■ What you need to do ■
Please return the listing exactly as it stands, skipping any pictures.

■ Material provided ■
↓

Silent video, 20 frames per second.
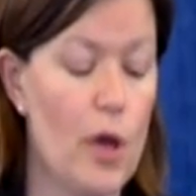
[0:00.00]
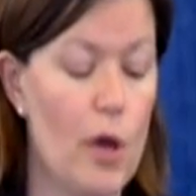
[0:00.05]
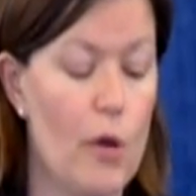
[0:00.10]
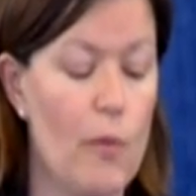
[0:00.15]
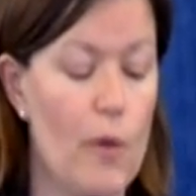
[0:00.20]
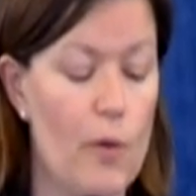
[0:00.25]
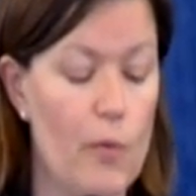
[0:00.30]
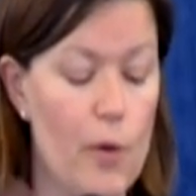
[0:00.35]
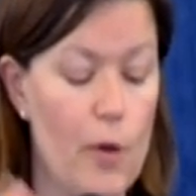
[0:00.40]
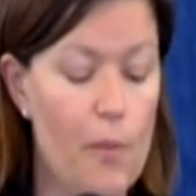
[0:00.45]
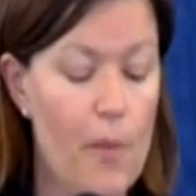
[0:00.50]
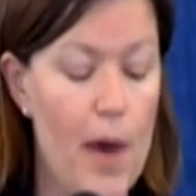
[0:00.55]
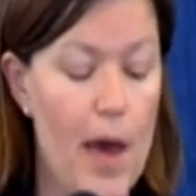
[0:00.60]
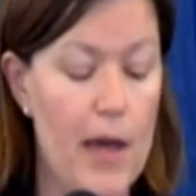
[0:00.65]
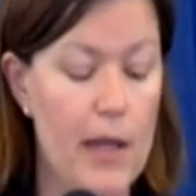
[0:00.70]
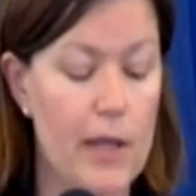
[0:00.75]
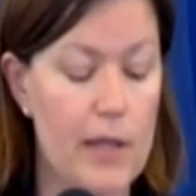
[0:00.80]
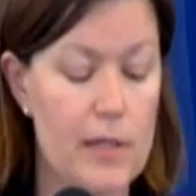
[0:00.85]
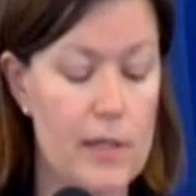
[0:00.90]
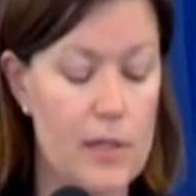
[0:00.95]
where
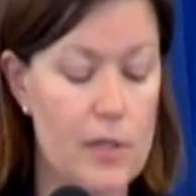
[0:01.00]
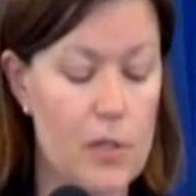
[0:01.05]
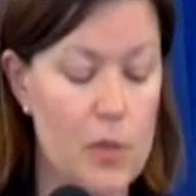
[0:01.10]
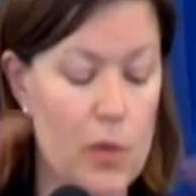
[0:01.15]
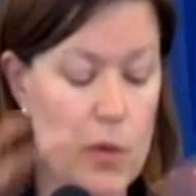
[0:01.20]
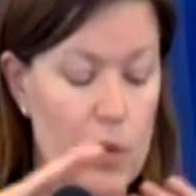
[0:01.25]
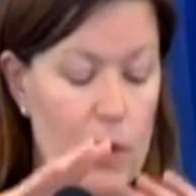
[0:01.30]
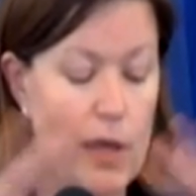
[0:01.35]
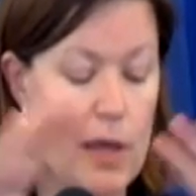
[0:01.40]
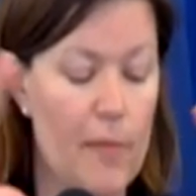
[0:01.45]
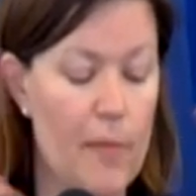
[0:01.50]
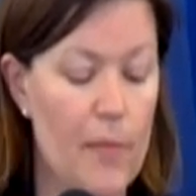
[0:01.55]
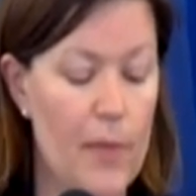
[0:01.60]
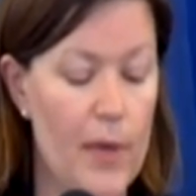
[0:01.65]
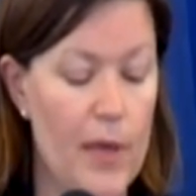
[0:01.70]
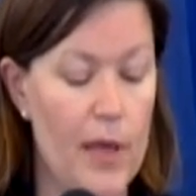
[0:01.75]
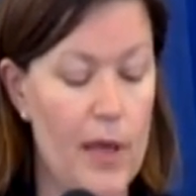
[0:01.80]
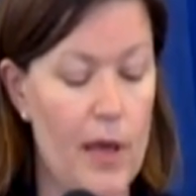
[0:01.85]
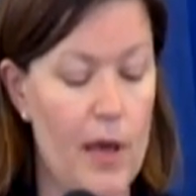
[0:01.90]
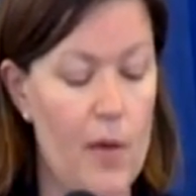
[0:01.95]
robotics is really a
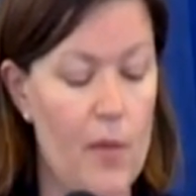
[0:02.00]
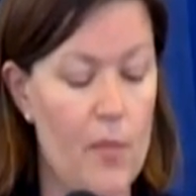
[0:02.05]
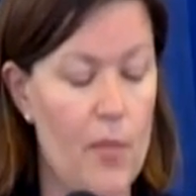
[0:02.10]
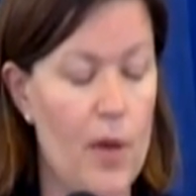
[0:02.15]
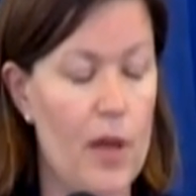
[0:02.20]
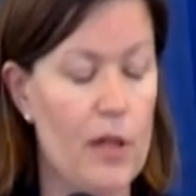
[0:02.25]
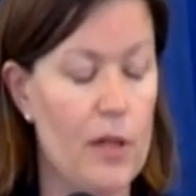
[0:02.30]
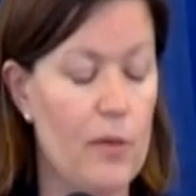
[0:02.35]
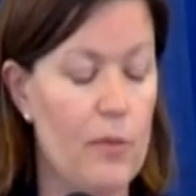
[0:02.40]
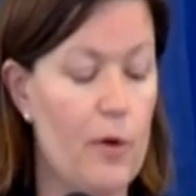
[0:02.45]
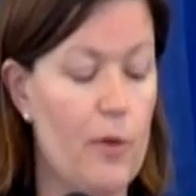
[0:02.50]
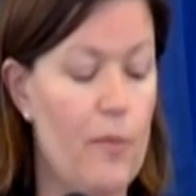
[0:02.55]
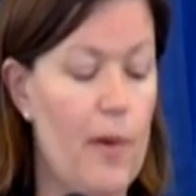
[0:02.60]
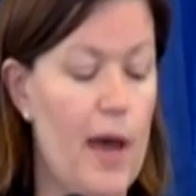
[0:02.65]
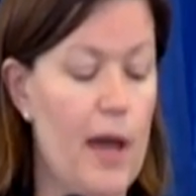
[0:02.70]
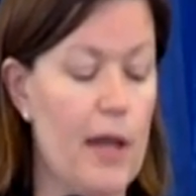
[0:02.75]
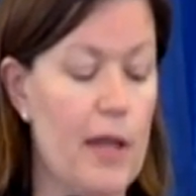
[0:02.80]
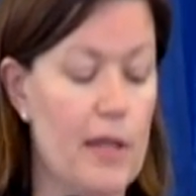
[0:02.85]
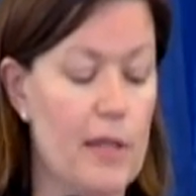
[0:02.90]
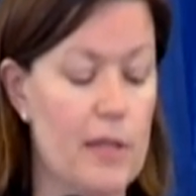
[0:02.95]
big umbrella
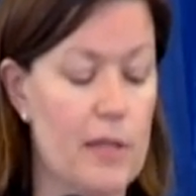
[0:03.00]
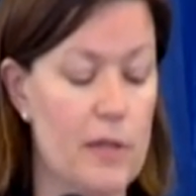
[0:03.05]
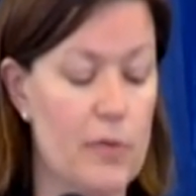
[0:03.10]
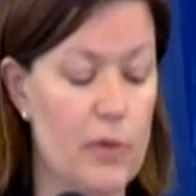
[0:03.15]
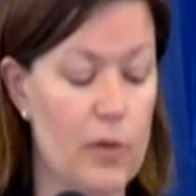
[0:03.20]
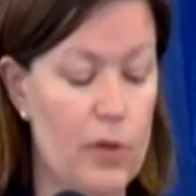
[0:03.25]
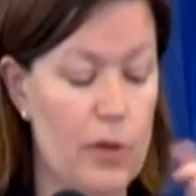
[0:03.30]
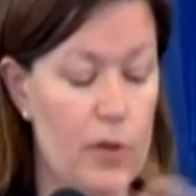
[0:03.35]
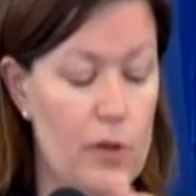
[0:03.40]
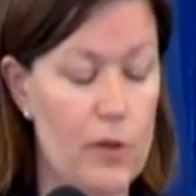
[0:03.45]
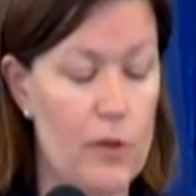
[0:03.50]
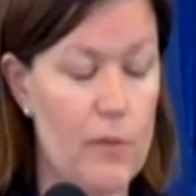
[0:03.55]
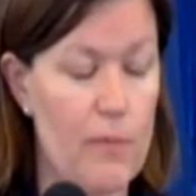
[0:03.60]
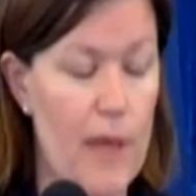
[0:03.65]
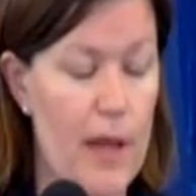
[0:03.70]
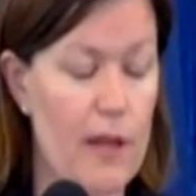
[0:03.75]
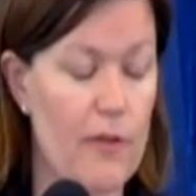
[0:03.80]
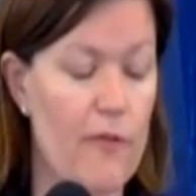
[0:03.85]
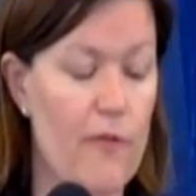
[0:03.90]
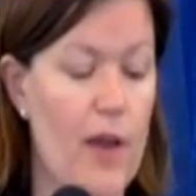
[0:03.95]
robotics. It will include
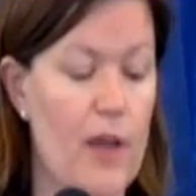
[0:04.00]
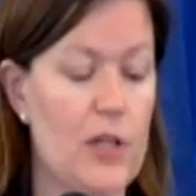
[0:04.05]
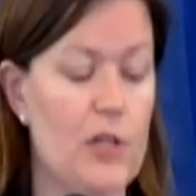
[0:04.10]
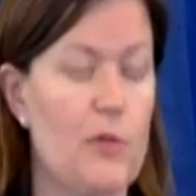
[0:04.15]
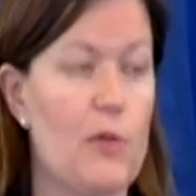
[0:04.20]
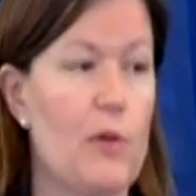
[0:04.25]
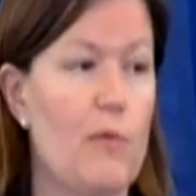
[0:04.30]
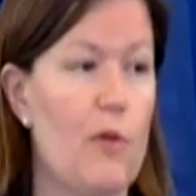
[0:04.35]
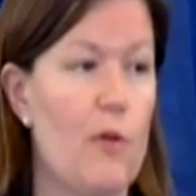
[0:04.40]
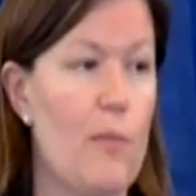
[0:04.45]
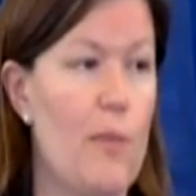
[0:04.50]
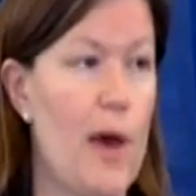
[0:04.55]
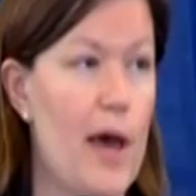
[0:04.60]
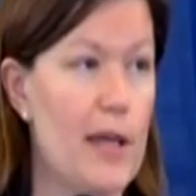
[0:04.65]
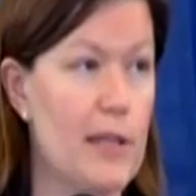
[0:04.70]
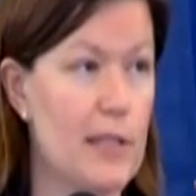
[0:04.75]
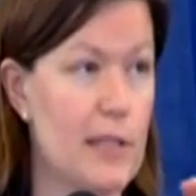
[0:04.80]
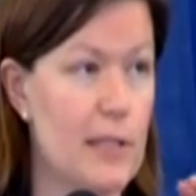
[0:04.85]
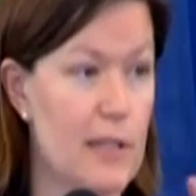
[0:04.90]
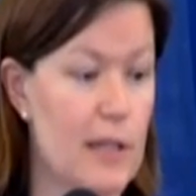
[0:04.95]
manufacturing
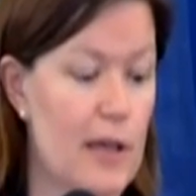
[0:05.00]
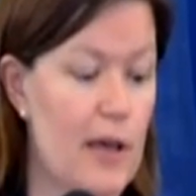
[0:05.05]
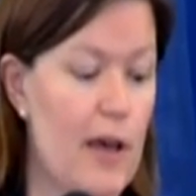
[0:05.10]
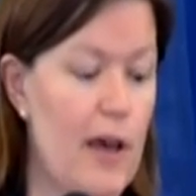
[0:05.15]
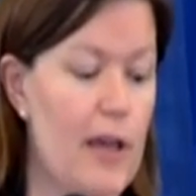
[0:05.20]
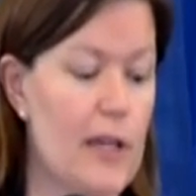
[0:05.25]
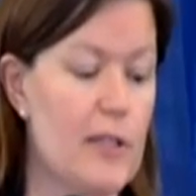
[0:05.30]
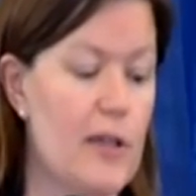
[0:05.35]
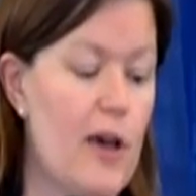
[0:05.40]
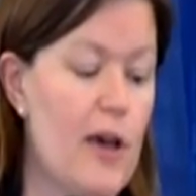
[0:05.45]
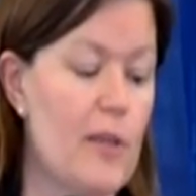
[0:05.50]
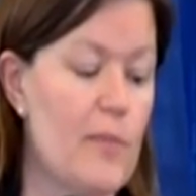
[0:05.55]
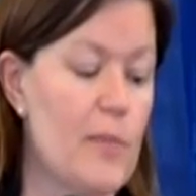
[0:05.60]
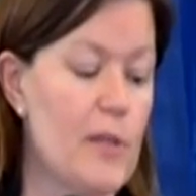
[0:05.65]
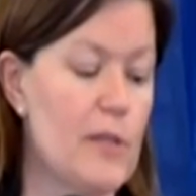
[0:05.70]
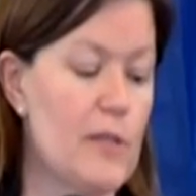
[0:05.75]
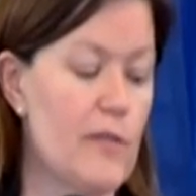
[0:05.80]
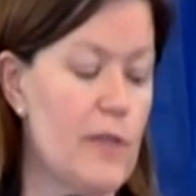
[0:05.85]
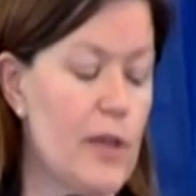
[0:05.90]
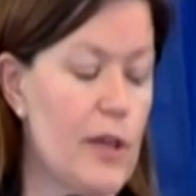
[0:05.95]
robots,
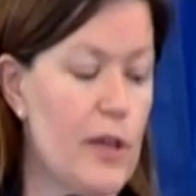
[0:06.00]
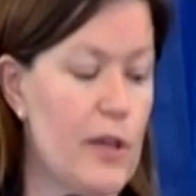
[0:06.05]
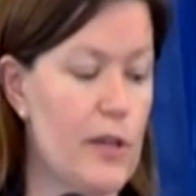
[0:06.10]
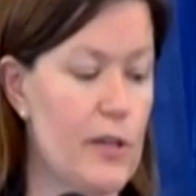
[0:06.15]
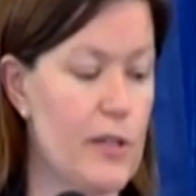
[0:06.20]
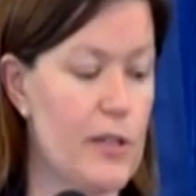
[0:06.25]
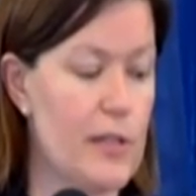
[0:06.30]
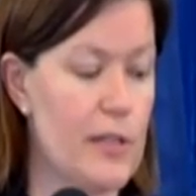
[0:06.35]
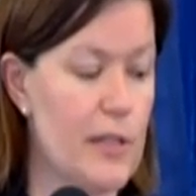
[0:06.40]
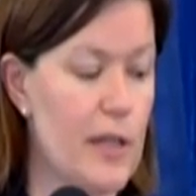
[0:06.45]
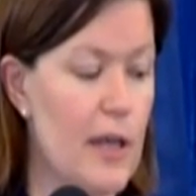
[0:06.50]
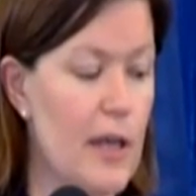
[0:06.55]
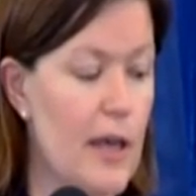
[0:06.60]
autonomous vehicles,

↑

■ Written answer ■
Silent video, 20 frames per second.
[0:00.00]
[0:00.05]
[0:00.10]
[0:00.15]
[0:00.20]
[0:00.25]
[0:00.30]
[0:00.35]
[0:00.40]
[0:00.45]
[0:00.50]
[0:00.55]
[0:00.60]
[0:00.65]
[0:00.70]
[0:00.75]
[0:00.80]
[0:00.85]
[0:00.90]
[0:00.95]
where
[0:01.00]
[0:01.05]
[0:01.10]
[0:01.15]
[0:01.20]
[0:01.25]
[0:01.30]
[0:01.35]
[0:01.40]
[0:01.45]
[0:01.50]
[0:01.55]
[0:01.60]
[0:01.65]
[0:01.70]
[0:01.75]
[0:01.80]
[0:01.85]
[0:01.90]
[0:01.95]
robotics is really a
[0:02.00]
[0:02.05]
[0:02.10]
[0:02.15]
[0:02.20]
[0:02.25]
[0:02.30]
[0:02.35]
[0:02.40]
[0:02.45]
[0:02.50]
[0:02.55]
[0:02.60]
[0:02.65]
[0:02.70]
[0:02.75]
[0:02.80]
[0:02.85]
[0:02.90]
[0:02.95]
big umbrella
[0:03.00]
[0:03.05]
[0:03.10]
[0:03.15]
[0:03.20]
[0:03.25]
[0:03.30]
[0:03.35]
[0:03.40]
[0:03.45]
[0:03.50]
[0:03.55]
[0:03.60]
[0:03.65]
[0:03.70]
[0:03.75]
[0:03.80]
[0:03.85]
[0:03.90]
[0:03.95]
robotics. It will include
[0:04.00]
[0:04.05]
[0:04.10]
[0:04.15]
[0:04.20]
[0:04.25]
[0:04.30]
[0:04.35]
[0:04.40]
[0:04.45]
[0:04.50]
[0:04.55]
[0:04.60]
[0:04.65]
[0:04.70]
[0:04.75]
[0:04.80]
[0:04.85]
[0:04.90]
[0:04.95]
manufacturing
[0:05.00]
[0:05.05]
[0:05.10]
[0:05.15]
[0:05.20]
[0:05.25]
[0:05.30]
[0:05.35]
[0:05.40]
[0:05.45]
[0:05.50]
[0:05.55]
[0:05.60]
[0:05.65]
[0:05.70]
[0:05.75]
[0:05.80]
[0:05.85]
[0:05.90]
[0:05.95]
robots,
[0:06.00]
[0:06.05]
[0:06.10]
[0:06.15]
[0:06.20]
[0:06.25]
[0:06.30]
[0:06.35]
[0:06.40]
[0:06.45]
[0:06.50]
[0:06.55]
[0:06.60]
autonomous vehicles,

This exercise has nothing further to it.